Jim Lahey's No-Knead Bread

After all these years I’d never made no-knead bread, probably because I grew up observing my grandmothers kneading their dough. I received a bag ot T65 French flour and wanted to test its flavor, without adding other flours or even the flavor of sourdough. I roughly followed Lahey’s recipe. Once the flour, yeast, salt and water were mixed into a shaggy mass, I let it sit in a bucket overnight for roughly 12 hours. I then very roughly “preshaped” it so that I could get it into a banneton and an hour later baked it at 450 for 30" lid on, 15" lid off. I’m not sure I knew what to expect, not having used this flour or this method before, but it turned out reasonably well for doing nothing more than mixing the ingredients and waiting 12 hours. The flavor is creamy and the crumb has a nice “mouth feel.”

2 Likes

Wow Richard, if you hadn’t said that these were no knead I don’t think anyone would have known. The organic way the crusts open up on top is really beautiful. What a nice way to find out what this new flour tastes like and it sounds like its a winner.
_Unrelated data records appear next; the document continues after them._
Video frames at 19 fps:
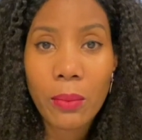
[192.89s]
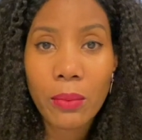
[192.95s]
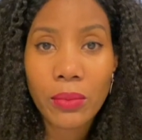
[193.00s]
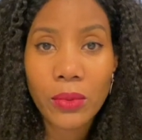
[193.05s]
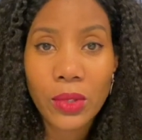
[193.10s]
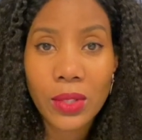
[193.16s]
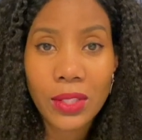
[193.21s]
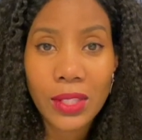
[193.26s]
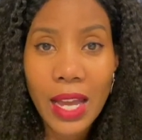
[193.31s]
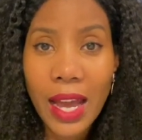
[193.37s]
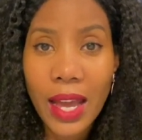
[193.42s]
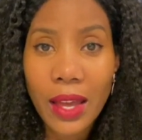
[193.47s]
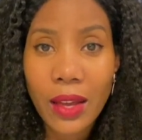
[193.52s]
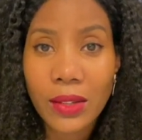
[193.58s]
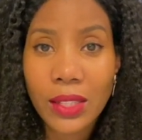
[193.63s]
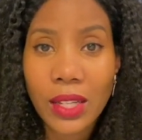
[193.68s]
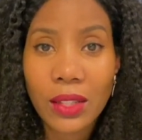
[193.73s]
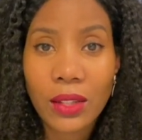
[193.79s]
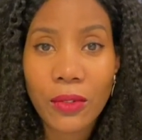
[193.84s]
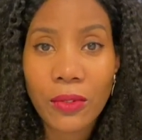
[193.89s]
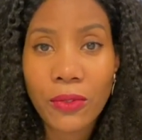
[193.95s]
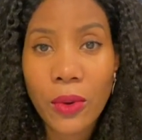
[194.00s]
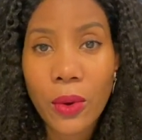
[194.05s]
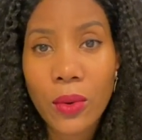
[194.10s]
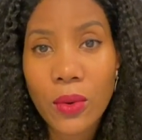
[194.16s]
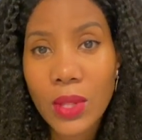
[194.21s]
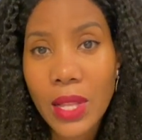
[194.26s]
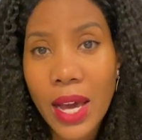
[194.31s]
styles, like the
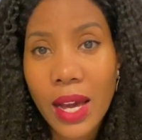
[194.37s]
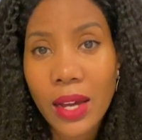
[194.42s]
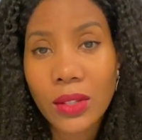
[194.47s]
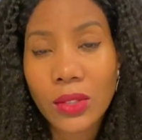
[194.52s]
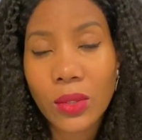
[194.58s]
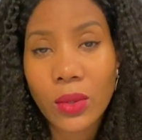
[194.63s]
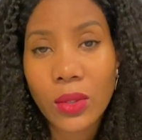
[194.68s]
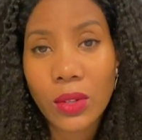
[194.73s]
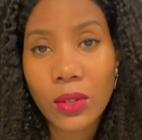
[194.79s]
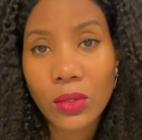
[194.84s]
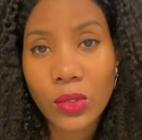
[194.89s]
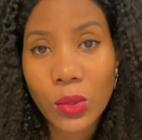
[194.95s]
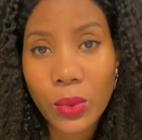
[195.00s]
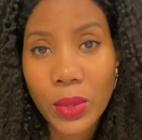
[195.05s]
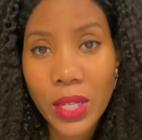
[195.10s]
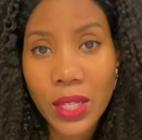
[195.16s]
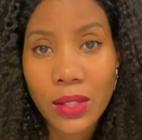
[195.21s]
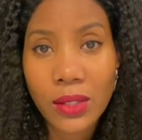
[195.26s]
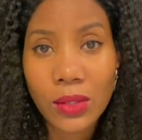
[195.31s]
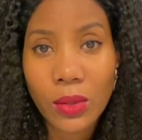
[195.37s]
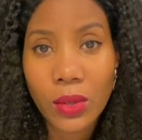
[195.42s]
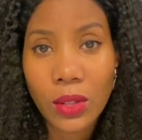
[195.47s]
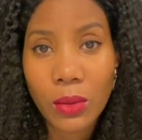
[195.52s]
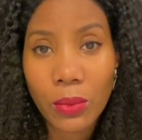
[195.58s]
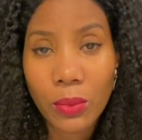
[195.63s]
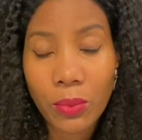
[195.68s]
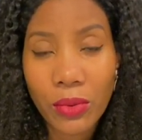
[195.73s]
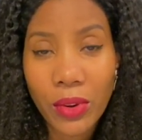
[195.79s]
faux locks or the twists or
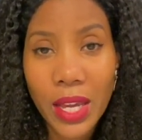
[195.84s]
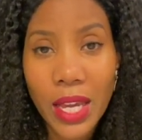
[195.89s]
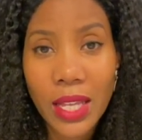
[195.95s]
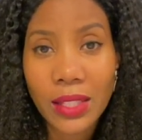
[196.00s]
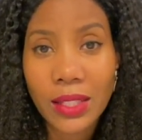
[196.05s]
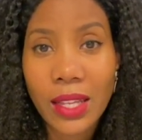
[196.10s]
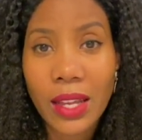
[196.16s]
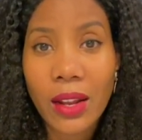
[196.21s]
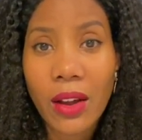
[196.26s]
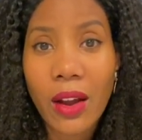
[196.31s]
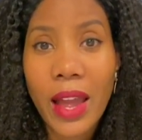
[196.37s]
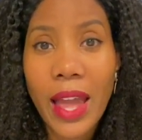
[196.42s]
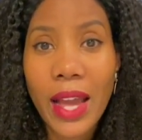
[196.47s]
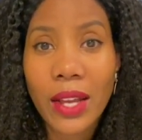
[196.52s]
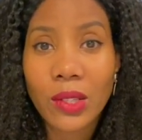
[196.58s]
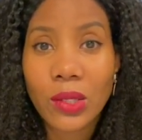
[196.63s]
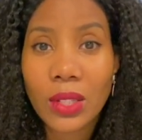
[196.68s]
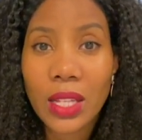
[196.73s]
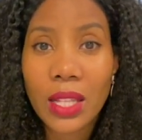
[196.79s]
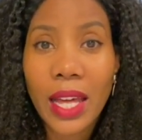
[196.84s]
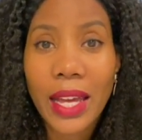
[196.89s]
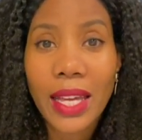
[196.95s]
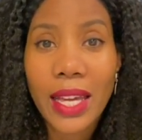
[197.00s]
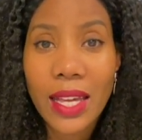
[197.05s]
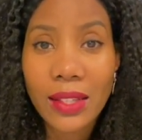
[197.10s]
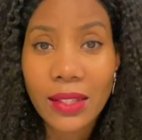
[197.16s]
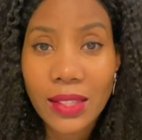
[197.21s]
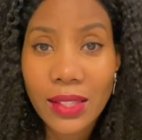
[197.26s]
the braids that are actually like
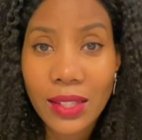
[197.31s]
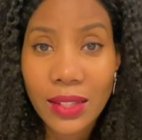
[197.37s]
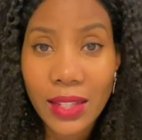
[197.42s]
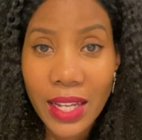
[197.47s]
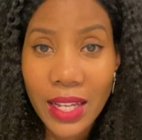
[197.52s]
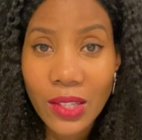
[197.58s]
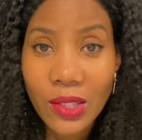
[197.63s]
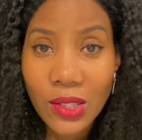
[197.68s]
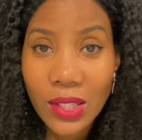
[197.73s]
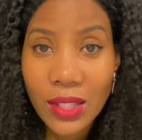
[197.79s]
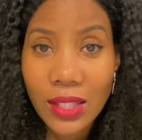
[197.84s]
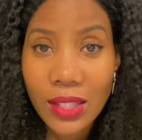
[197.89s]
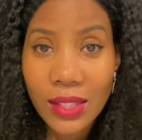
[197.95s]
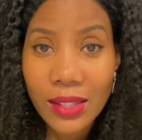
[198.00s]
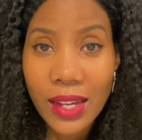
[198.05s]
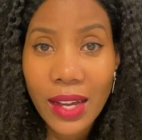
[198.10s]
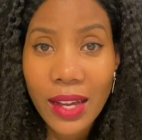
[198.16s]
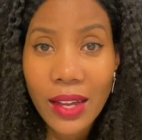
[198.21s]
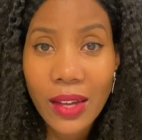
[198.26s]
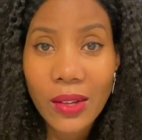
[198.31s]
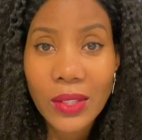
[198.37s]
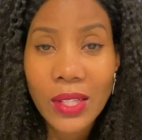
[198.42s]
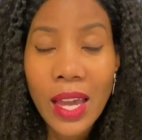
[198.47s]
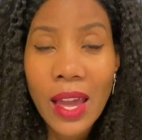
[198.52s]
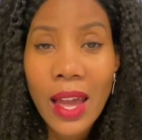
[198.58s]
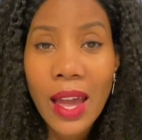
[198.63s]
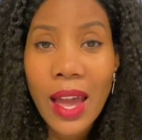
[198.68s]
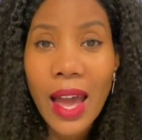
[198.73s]
installation styles,
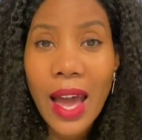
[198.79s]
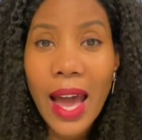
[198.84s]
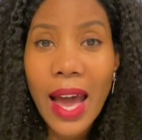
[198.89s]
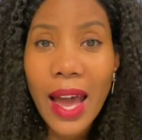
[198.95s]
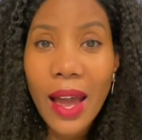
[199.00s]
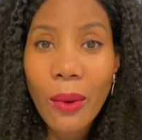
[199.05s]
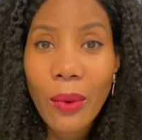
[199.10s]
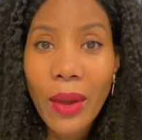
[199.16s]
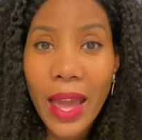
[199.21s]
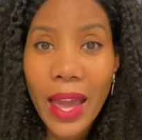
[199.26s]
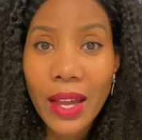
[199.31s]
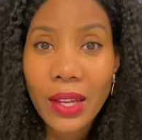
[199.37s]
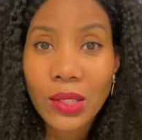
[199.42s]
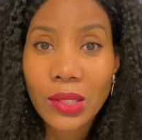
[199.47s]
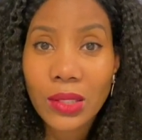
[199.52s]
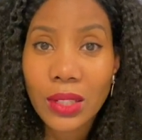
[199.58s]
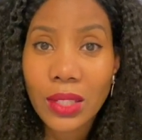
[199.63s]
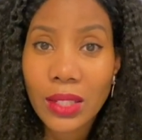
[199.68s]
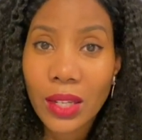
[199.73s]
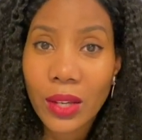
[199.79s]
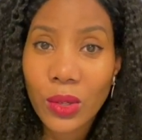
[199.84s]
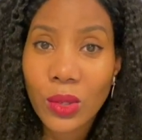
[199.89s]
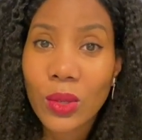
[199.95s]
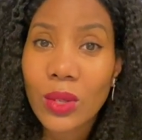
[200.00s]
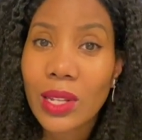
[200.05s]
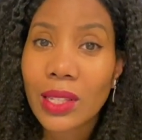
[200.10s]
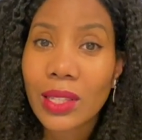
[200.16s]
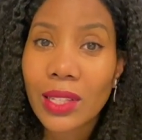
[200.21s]
I would actually tell
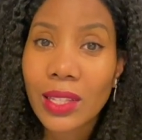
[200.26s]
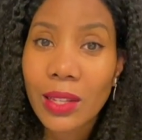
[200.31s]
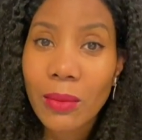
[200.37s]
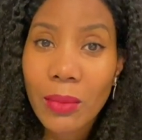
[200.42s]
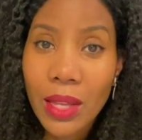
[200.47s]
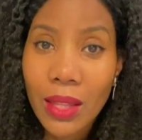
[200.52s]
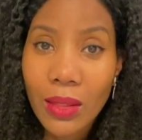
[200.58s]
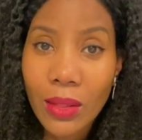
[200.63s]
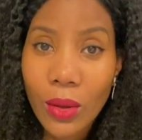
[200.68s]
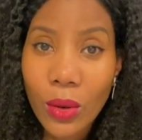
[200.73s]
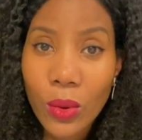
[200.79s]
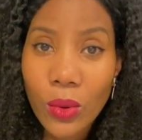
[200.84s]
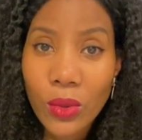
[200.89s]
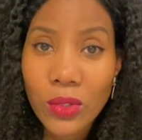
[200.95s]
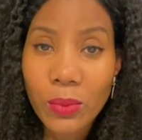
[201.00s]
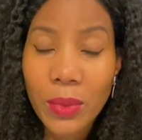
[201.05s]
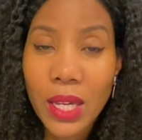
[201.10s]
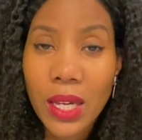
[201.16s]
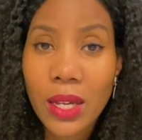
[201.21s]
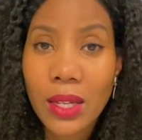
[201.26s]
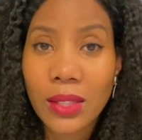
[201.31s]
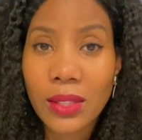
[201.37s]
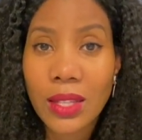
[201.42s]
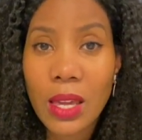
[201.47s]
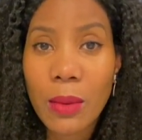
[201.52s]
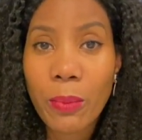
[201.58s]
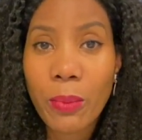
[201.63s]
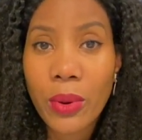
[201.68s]
you to limit those, because
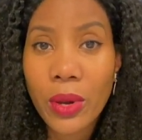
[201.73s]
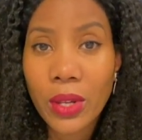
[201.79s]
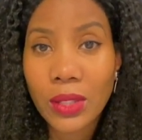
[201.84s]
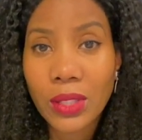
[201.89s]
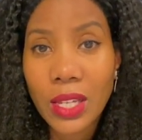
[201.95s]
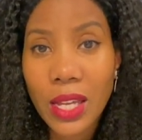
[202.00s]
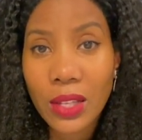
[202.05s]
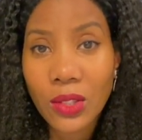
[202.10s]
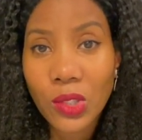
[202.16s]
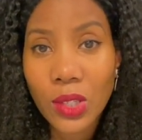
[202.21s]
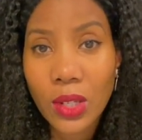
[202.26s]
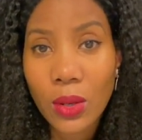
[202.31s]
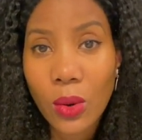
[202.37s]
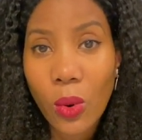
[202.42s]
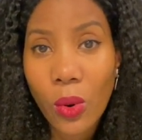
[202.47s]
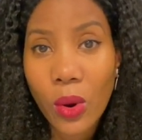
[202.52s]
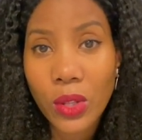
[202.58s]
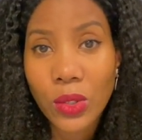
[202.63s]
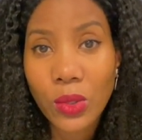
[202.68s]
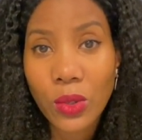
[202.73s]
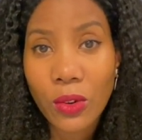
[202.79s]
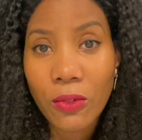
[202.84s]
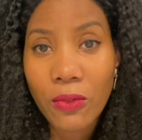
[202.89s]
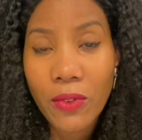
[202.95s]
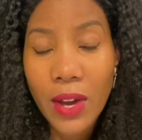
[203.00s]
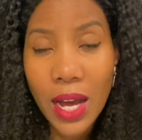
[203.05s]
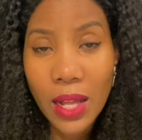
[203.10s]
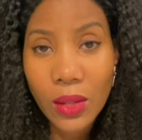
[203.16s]
they put tension on your
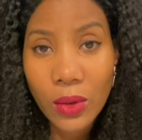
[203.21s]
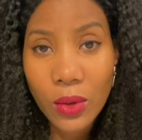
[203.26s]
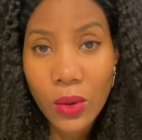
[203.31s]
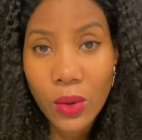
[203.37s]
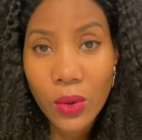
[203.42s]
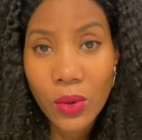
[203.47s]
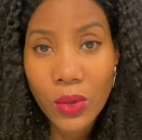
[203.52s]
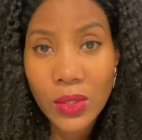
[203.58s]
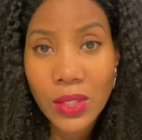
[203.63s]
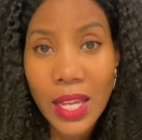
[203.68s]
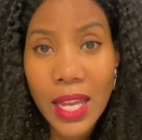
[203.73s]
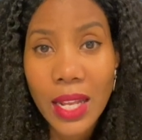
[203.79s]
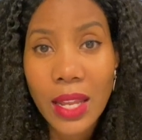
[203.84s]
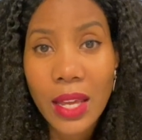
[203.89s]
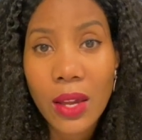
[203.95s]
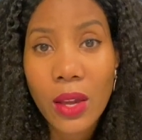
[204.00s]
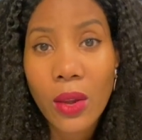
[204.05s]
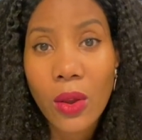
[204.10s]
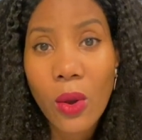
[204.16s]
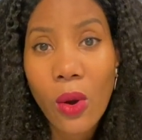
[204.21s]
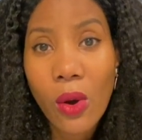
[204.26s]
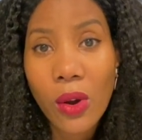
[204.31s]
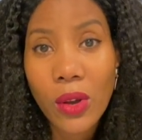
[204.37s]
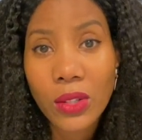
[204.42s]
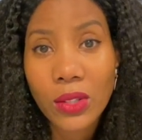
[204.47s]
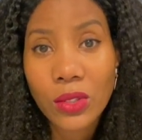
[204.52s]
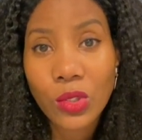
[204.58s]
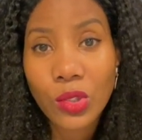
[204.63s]
follicles and it can
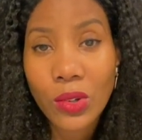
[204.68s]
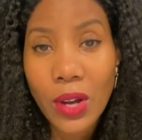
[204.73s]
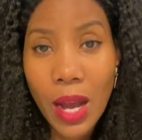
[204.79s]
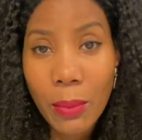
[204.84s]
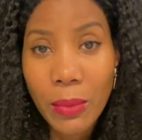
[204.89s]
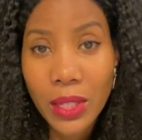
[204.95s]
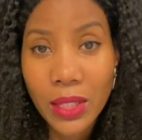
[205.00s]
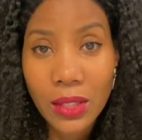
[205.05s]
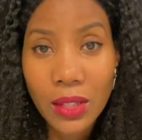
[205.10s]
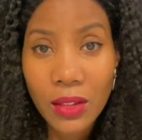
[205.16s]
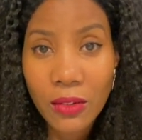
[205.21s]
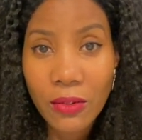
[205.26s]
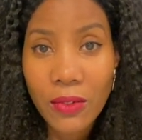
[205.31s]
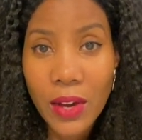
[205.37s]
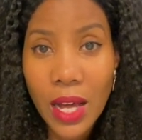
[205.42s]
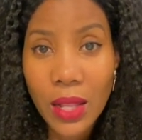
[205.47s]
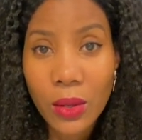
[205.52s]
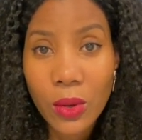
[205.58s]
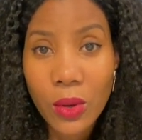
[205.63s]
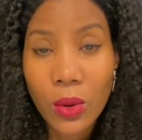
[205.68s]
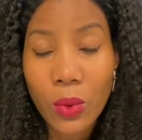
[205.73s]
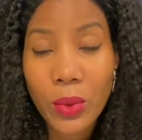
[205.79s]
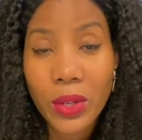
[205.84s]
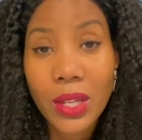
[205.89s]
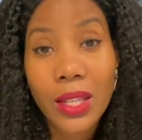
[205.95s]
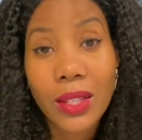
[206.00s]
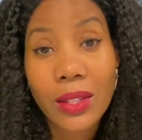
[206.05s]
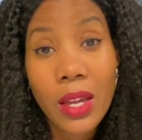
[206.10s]
cause trauma to the follicle,
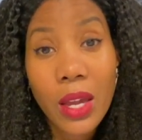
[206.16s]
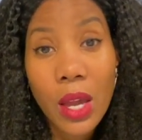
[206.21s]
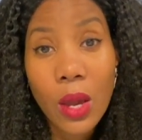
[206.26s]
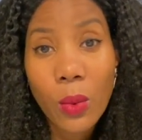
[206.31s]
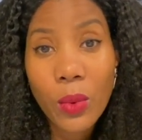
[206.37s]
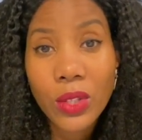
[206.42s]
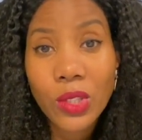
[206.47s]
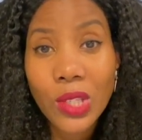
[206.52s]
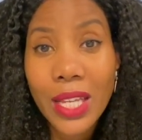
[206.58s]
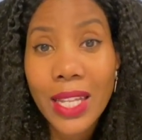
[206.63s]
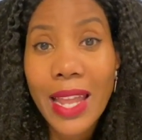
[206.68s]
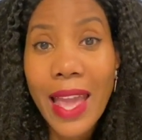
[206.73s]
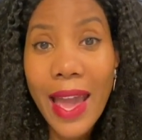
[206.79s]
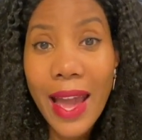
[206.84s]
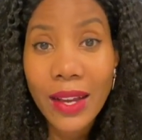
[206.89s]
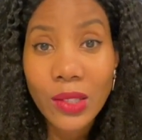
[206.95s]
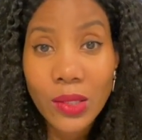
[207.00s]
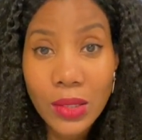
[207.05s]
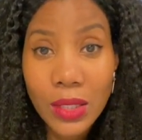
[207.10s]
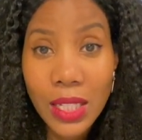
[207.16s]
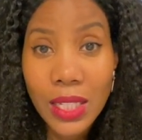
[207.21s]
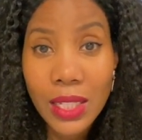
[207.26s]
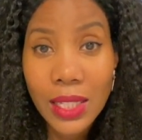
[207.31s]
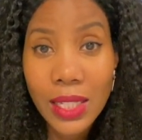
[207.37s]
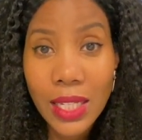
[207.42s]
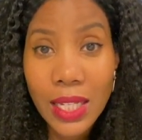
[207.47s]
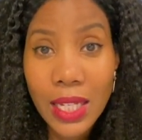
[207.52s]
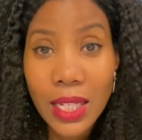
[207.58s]
which can actually
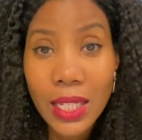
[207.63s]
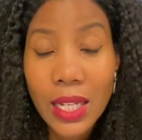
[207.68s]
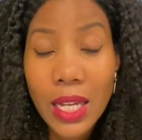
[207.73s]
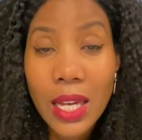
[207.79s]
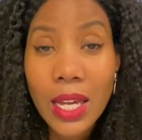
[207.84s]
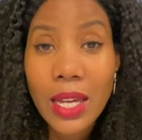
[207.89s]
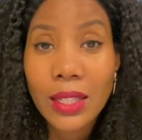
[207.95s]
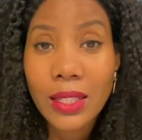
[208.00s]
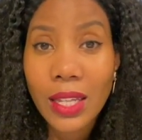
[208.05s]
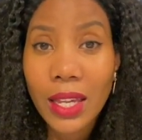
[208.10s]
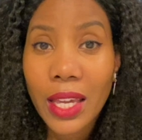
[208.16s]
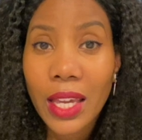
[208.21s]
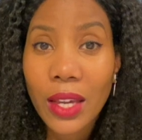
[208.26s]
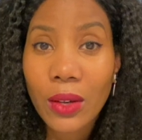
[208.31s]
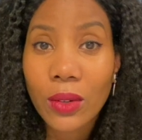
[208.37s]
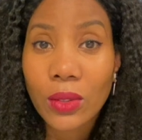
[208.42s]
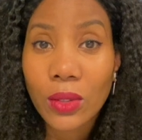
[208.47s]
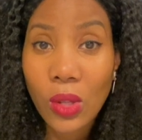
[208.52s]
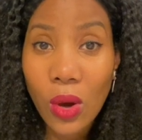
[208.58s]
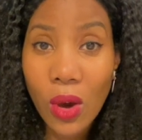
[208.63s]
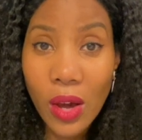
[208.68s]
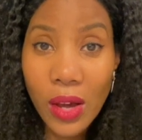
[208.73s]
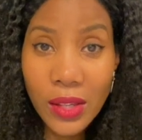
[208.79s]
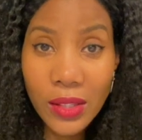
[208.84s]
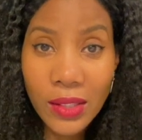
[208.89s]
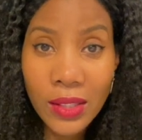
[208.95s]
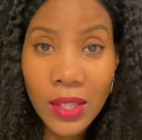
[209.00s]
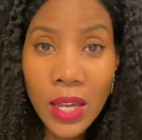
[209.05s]
lead to hair
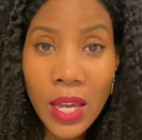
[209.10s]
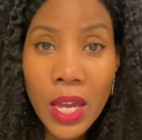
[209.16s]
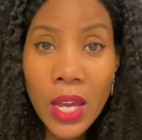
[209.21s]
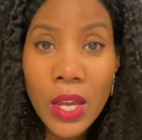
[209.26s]
loss.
Looking at the loaves again, they remind me very much of Ken Forkish loaves!

Benny

The all too forgotten ingredient in a bread recipe - time. Given enough time it’ll make itself. The less time in making the bread the more hands on it’ll need. Lovely results and agree with Benny, they have a Forkish bread look to them. Nice crumb with a delicious looking caramelised crust. Very nice bake Richard.

Thanks Benny and Abe. I leaned sourdough from Forkish’s book, after eating in his bakery for 20 years. When I bake boules, I like to bake them seam side up, like Forkish did.